What's the best way to search through a dataset (s...
# suitescript
c
What's the best way to search through a dataset (search.ResultSet) without looping through the results?
m
I believe there is a getAllValues function you can call
c
message has been deleted
These seem to be the only functions available on the ResultSet
m
Its not documented, but it works 🙂
s
Lodash probably has a function that suits your needs
c
Lodash?
s
c
Not documented == may not work with upgrades etc?
s
Potentially not, risky maneuver to use undocumented fn
m
Netsuite themselves use it in examples for suitescript.
c
Another option is to do one search per line item on an order - line items length can be over 100 though
s
I'm telling you, just use lodash
c
With lodash I'm just looking for a function to get the results into a data structure that I can easily search?
s
Lodash is a very commonly used js library, it has tons of functionality.
c
yeah, that makes it tough the first time you look at it
I'm trying to figure out what it can do for this scenario
s
It's very intuitive, and documentation is good
c
DO I really need an external library for this?
s
Check that function, for example, no reason to re-invent the wheel. It's worth (long term) to be comfortable using/implementing lodash
c
how painful
b
you dont, but it makes it nicer
you would probably be doing an equivalent to https://lodash.com/docs/4.17.15#keyBy
c
The NS doc doesn't specify which data structure the ResultSet is
I guess array or obj
b
you would need to use getRange or each to turn it into an array of search results
c
so with lodash I would just do
let searchString = $whatever$
_.find(ResultSet, {'location', searchString})

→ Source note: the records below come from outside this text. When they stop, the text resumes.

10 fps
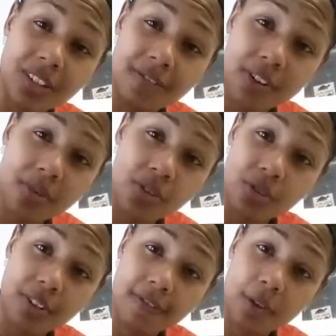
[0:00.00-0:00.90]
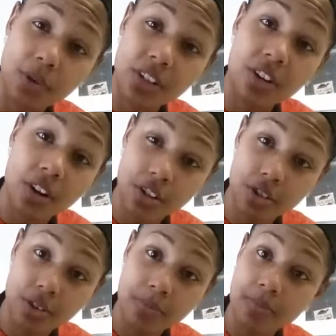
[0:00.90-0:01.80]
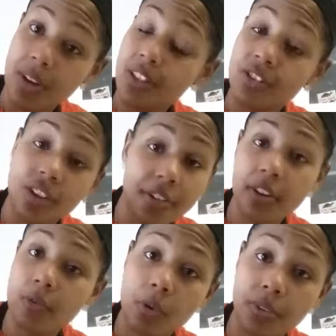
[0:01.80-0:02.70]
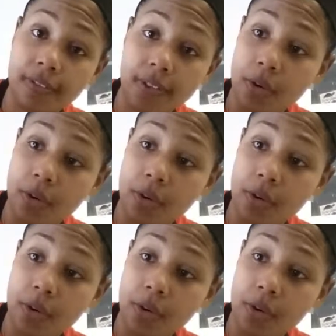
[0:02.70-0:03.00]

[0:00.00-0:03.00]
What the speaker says: different using frozen cooked shrimp. Nothing wrong with the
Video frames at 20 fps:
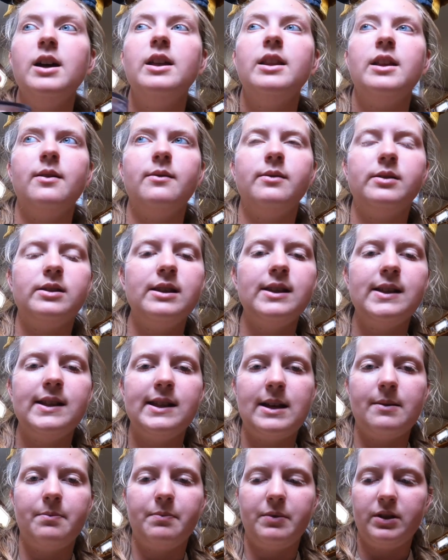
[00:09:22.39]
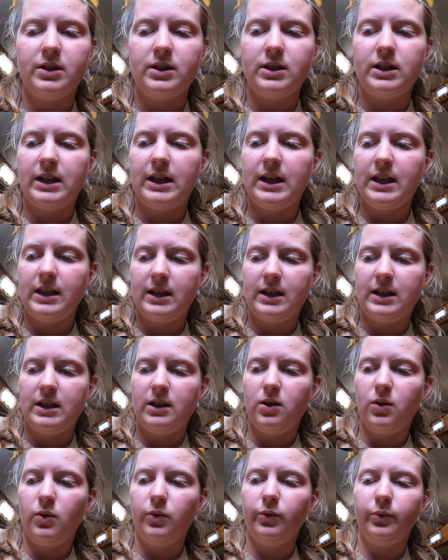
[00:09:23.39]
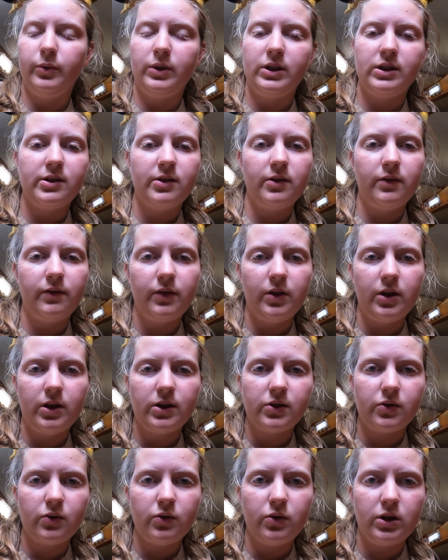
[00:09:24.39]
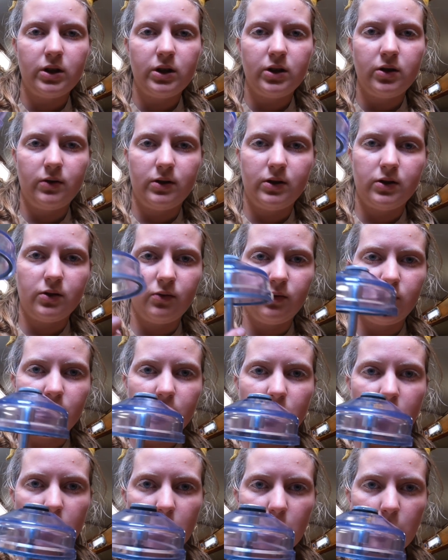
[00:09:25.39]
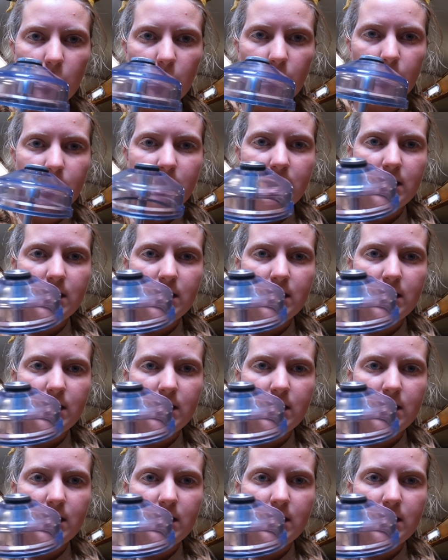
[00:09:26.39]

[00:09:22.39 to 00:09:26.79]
they were seized up together in the old one, so if you unscrewed it, you unscrewed the whole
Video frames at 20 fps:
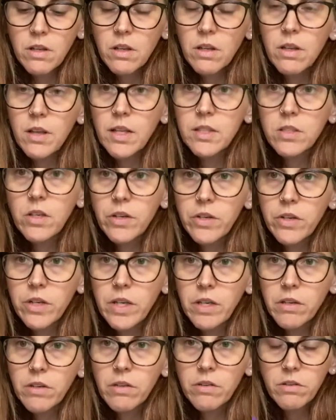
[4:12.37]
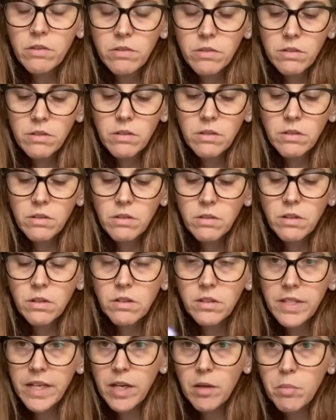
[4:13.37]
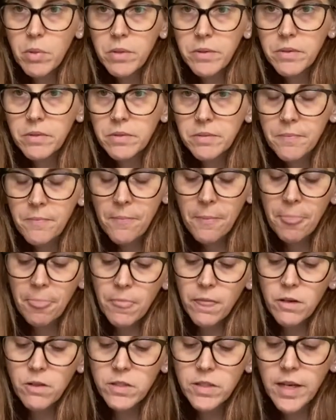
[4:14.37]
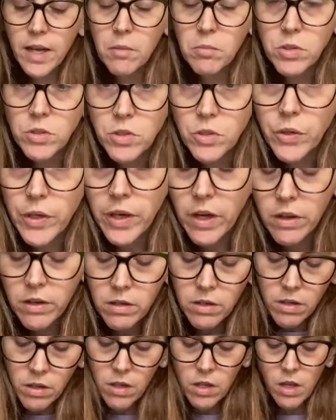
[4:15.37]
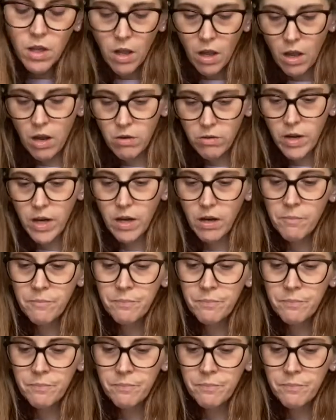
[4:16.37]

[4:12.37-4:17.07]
That's all you need. Little dab will do ya. All right,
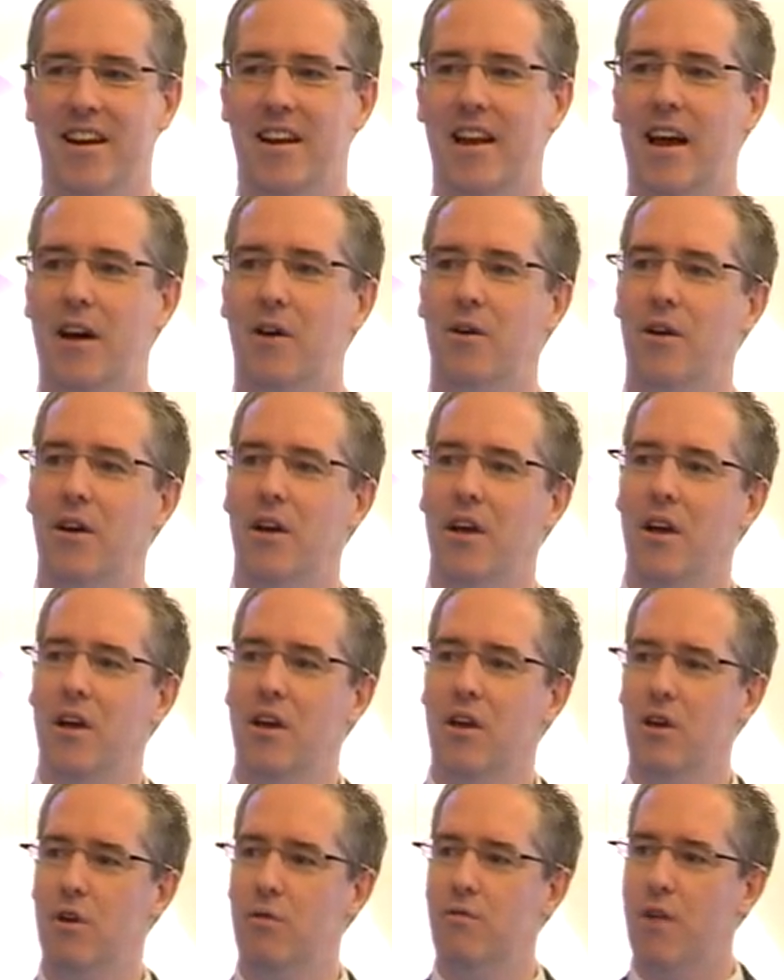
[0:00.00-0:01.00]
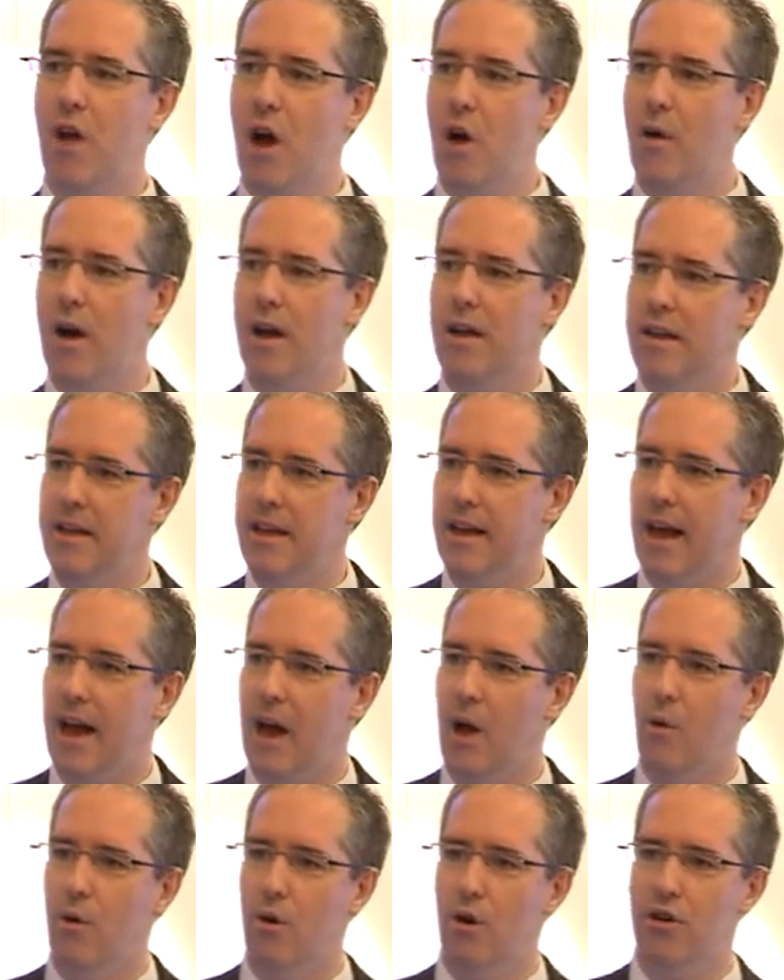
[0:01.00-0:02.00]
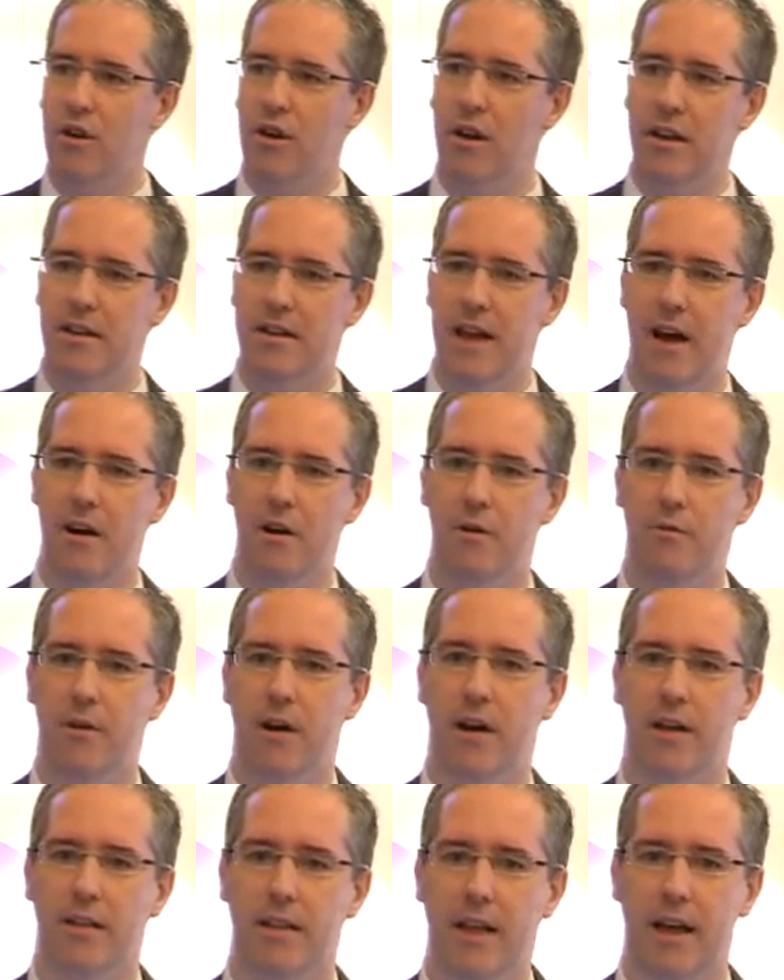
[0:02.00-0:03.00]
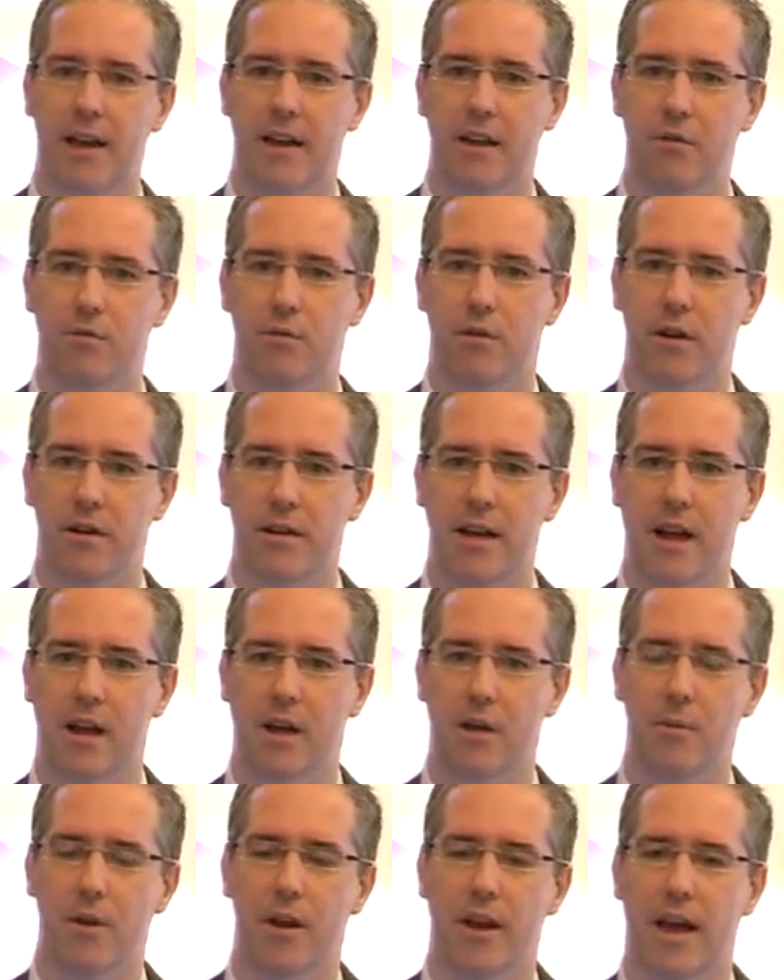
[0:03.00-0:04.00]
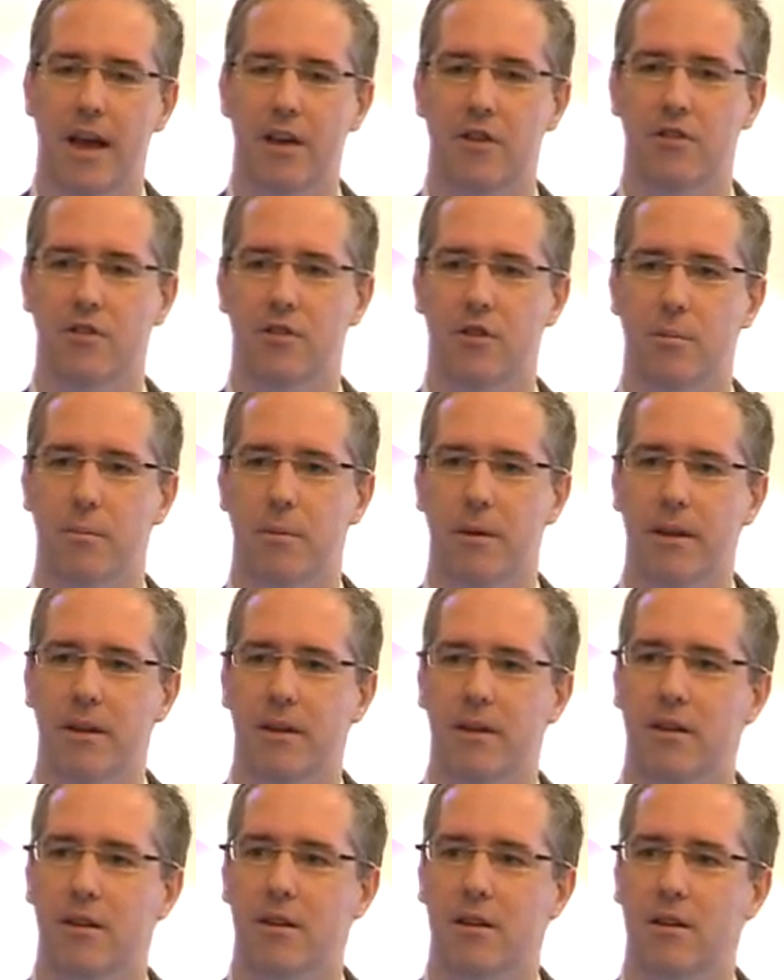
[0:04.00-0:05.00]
Now, you have no idea how utterly terrifying that is for a telecommunications company.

and that would take my lineItem (searchString) and find the matching value in the ResultSet?
b
no
c
yeah thought not
b
ResultSets arent that friendly
have to use the normal ResultSet methods to turn it into an array of search results first
c
so the only option is each() or getRange() by the looks of it
b
yes
s
Most likely run the search, and toJSON() the results, then use library to look through them.
c
each() is a loop so will hammer governance
b
as you might expect, the ideal way is to search for all your search results in one search
s
^
c
so I could get all the line items then do a search with ANYOF filter
loop through the lines and place each one into an array
then pass the array to the search
s
Yes something like that is what I would always recommened
b
keep in mind that you will have to find the matching search result for each of your line items
c
yeah, and deal with duplicate line items
b
keyBy will create an object where the keys are whatever key you choose (likely item internal ids if you are working on a transaction like sales order) and the value is the search result that matches that key
its not terribly difficult to write the keyBy function yourself if you fear lodash, nor is it hard to write find
s
a big reason (imho) to use something like lodash is the code has likely infinitely more unit tests than ad-hoc code, and it's certainly been real-world tested far more than any ad-hoc code written in a script.
s
Yep and its really easy for someone to come along and understand the purpose
s
that's another great point - these methods in lodash are well known names. And they are well documented. In my experience none of these 4 or 5 facts are true of handwritten ad-hoc solutions. Personally, I'd go so far as to say NOT using a library such as lodash is irresponsible for professional software developers. There, I said it. 🙂
c
I sort of agree
but I don't see this used in NS PS work / scripts
and need to stick to standard where possible
lodash adds overhead on understanding something that could be simply done with one search and one loop
I can go through the line items then do indexOf against the search results. Just need to approach the problem from the right angle
s
NS PS is a least-common-denominator approach, not 'standard' or 'best practice' in my opinion.
c
Agree
Quick update - I finished this using the most generic and simple JS I could write and using no external deps
the journal items are copied into a new array and passed into the search, the search result loop has an inner loop to match against the location in the JOURNAL record, everytime a match is found it updates the line department field then removes that line from the array so the same line is not looked at twice, this avoids hitting governance limits.